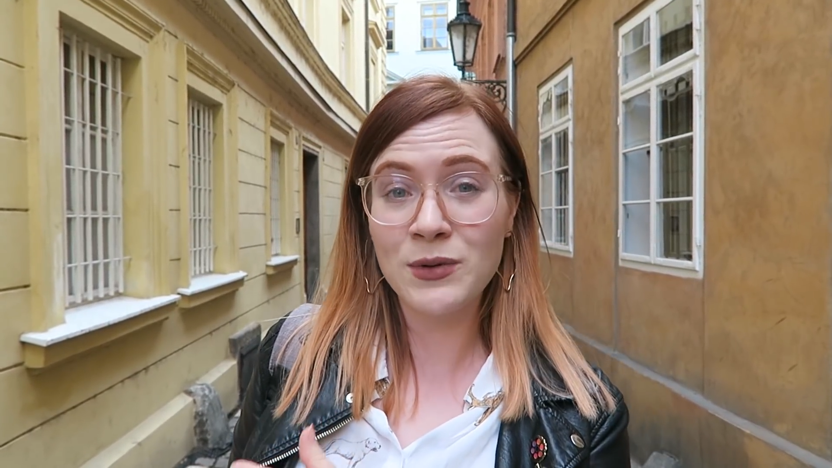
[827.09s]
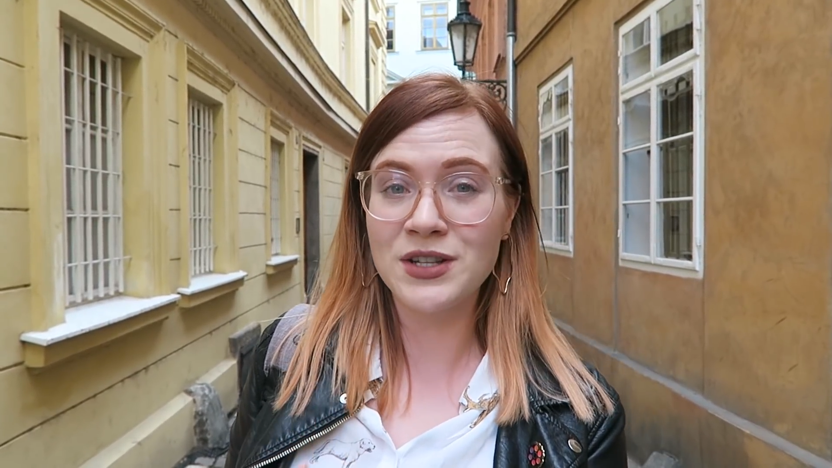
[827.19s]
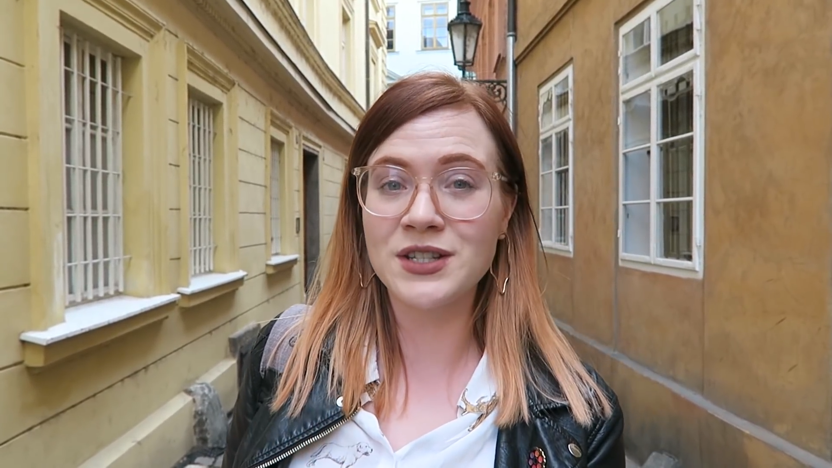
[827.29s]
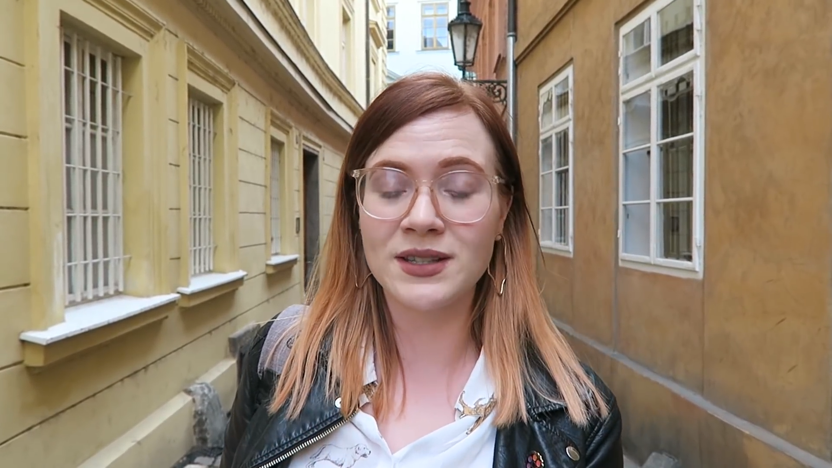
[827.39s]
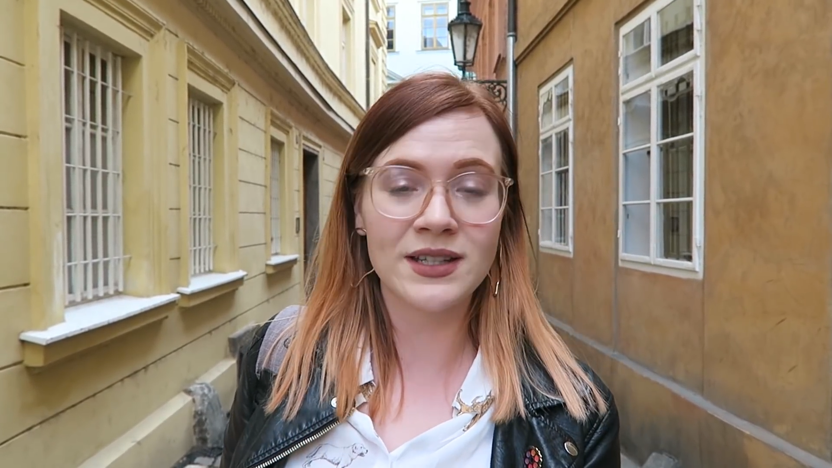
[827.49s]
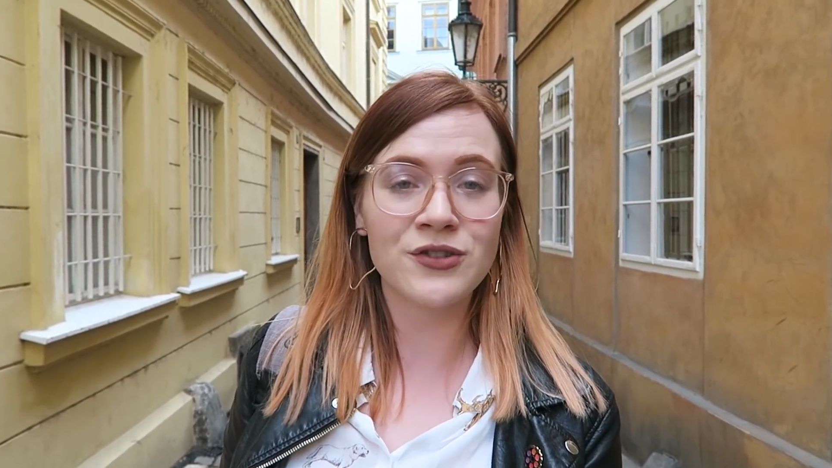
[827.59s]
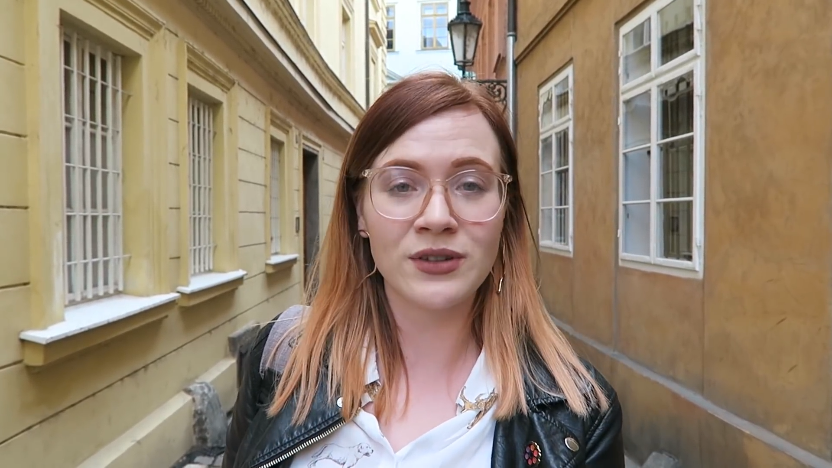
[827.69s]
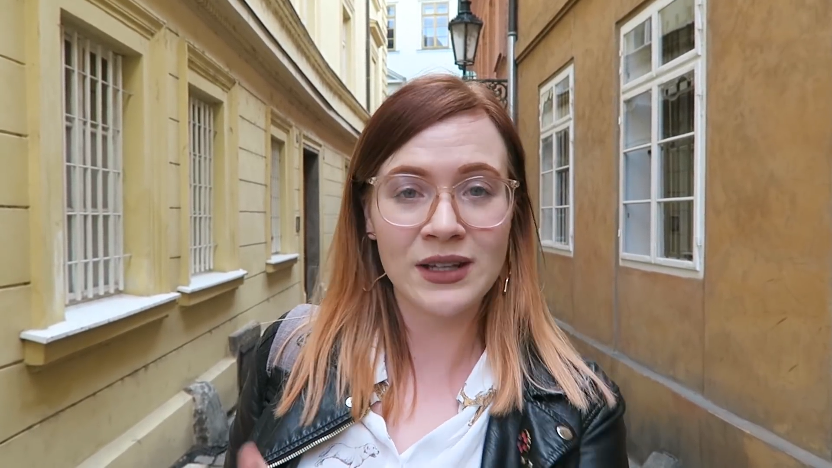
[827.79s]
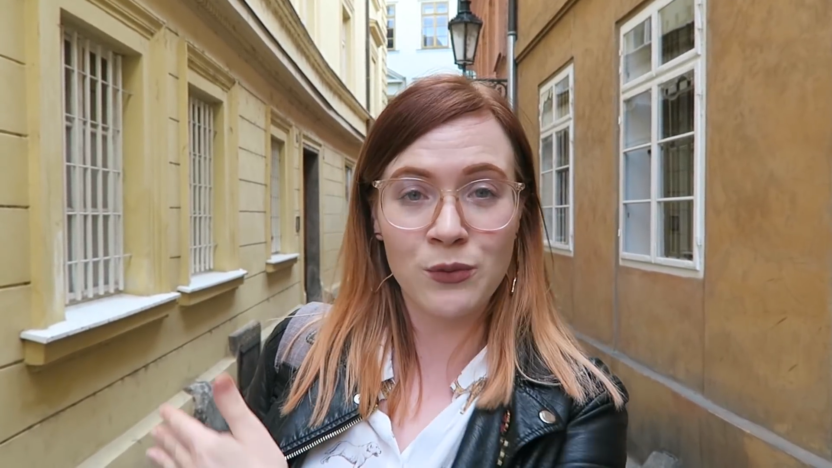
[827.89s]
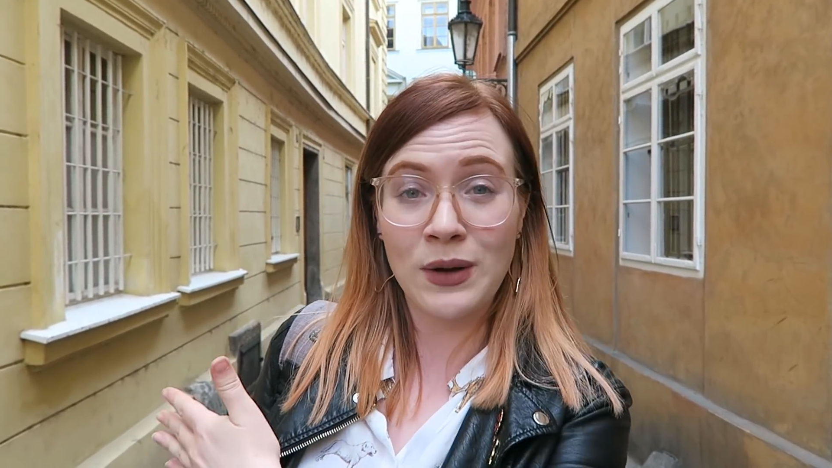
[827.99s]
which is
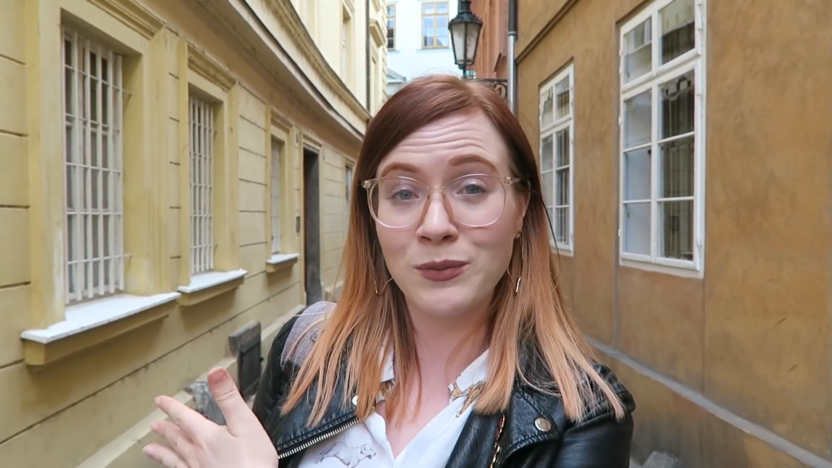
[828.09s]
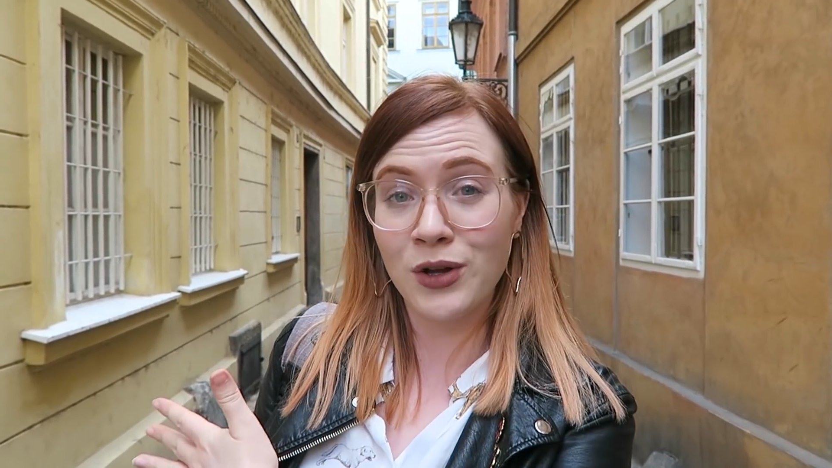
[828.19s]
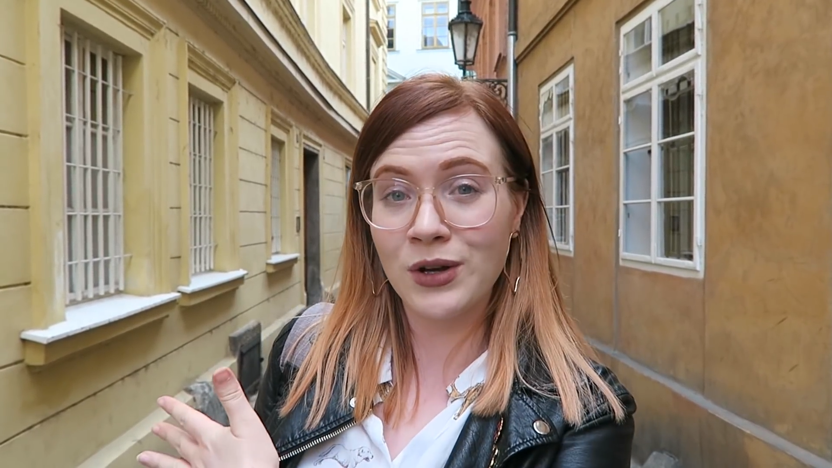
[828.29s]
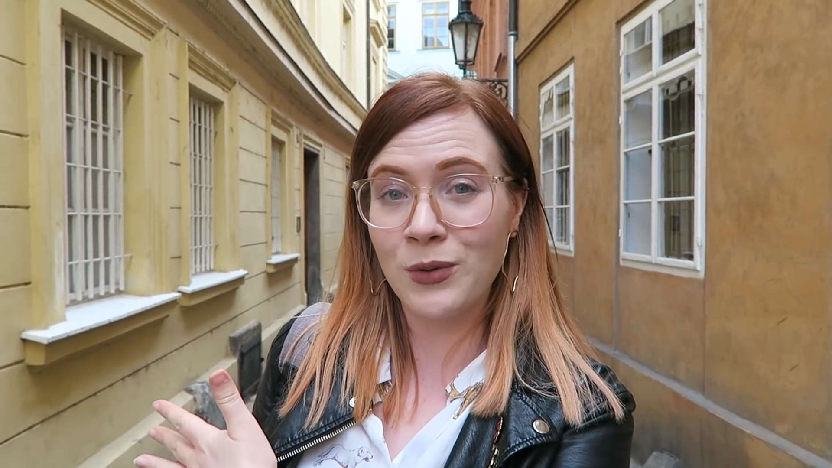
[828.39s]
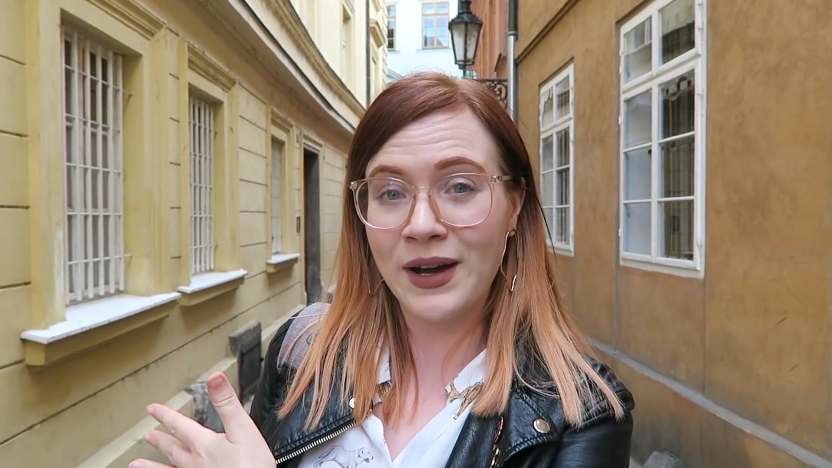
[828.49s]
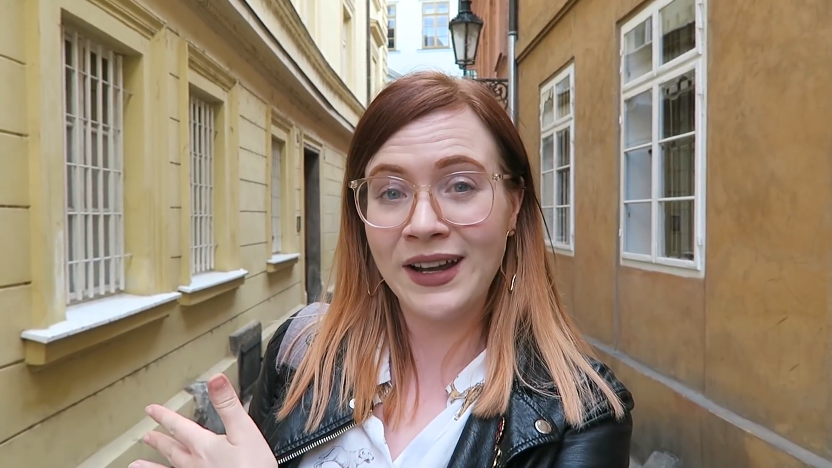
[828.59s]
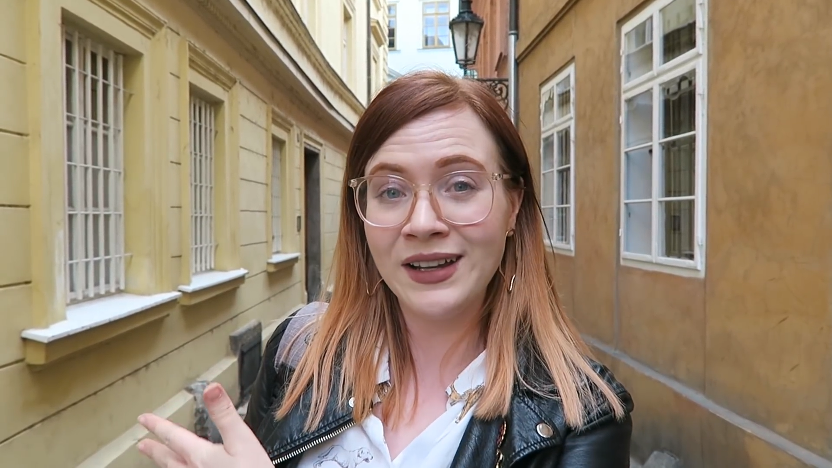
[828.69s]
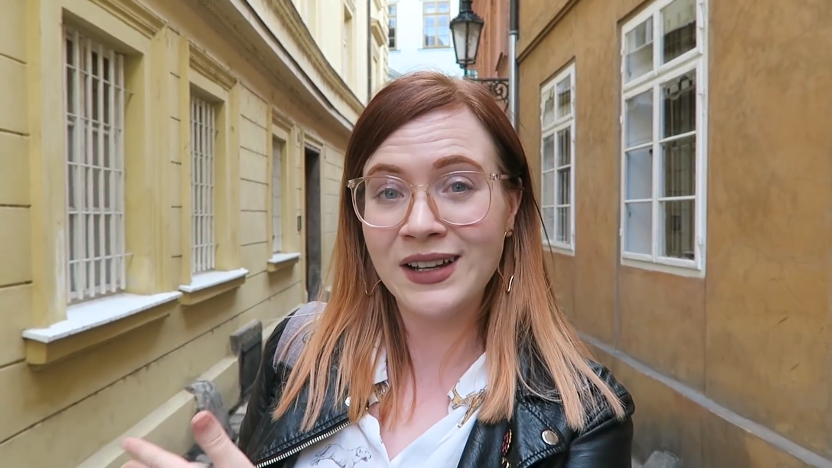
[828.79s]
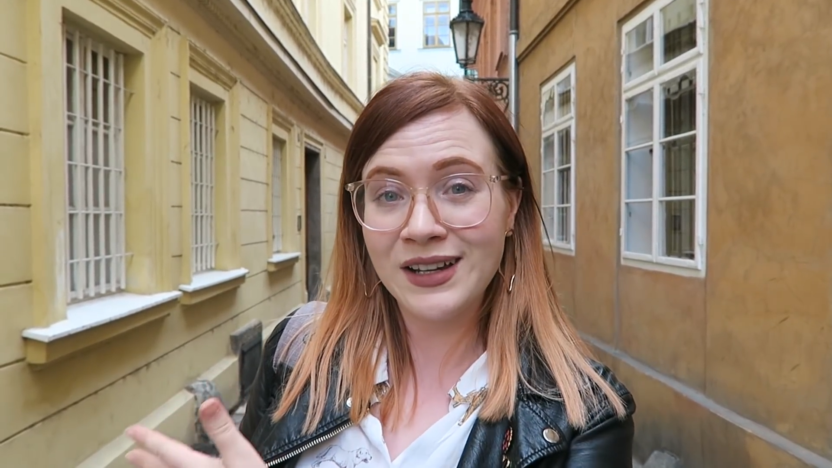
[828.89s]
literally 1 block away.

|---|

*Task to carry out*:
The listing is to be reproduced in full and exactly, except that its pictures are to be dropped.

*Written answer*:
[827.09s]
[827.19s]
[827.29s]
[827.39s]
[827.49s]
[827.59s]
[827.69s]
[827.79s]
[827.89s]
[827.99s]
which is
[828.09s]
[828.19s]
[828.29s]
[828.39s]
[828.49s]
[828.59s]
[828.69s]
[828.79s]
[828.89s]
literally 1 block away.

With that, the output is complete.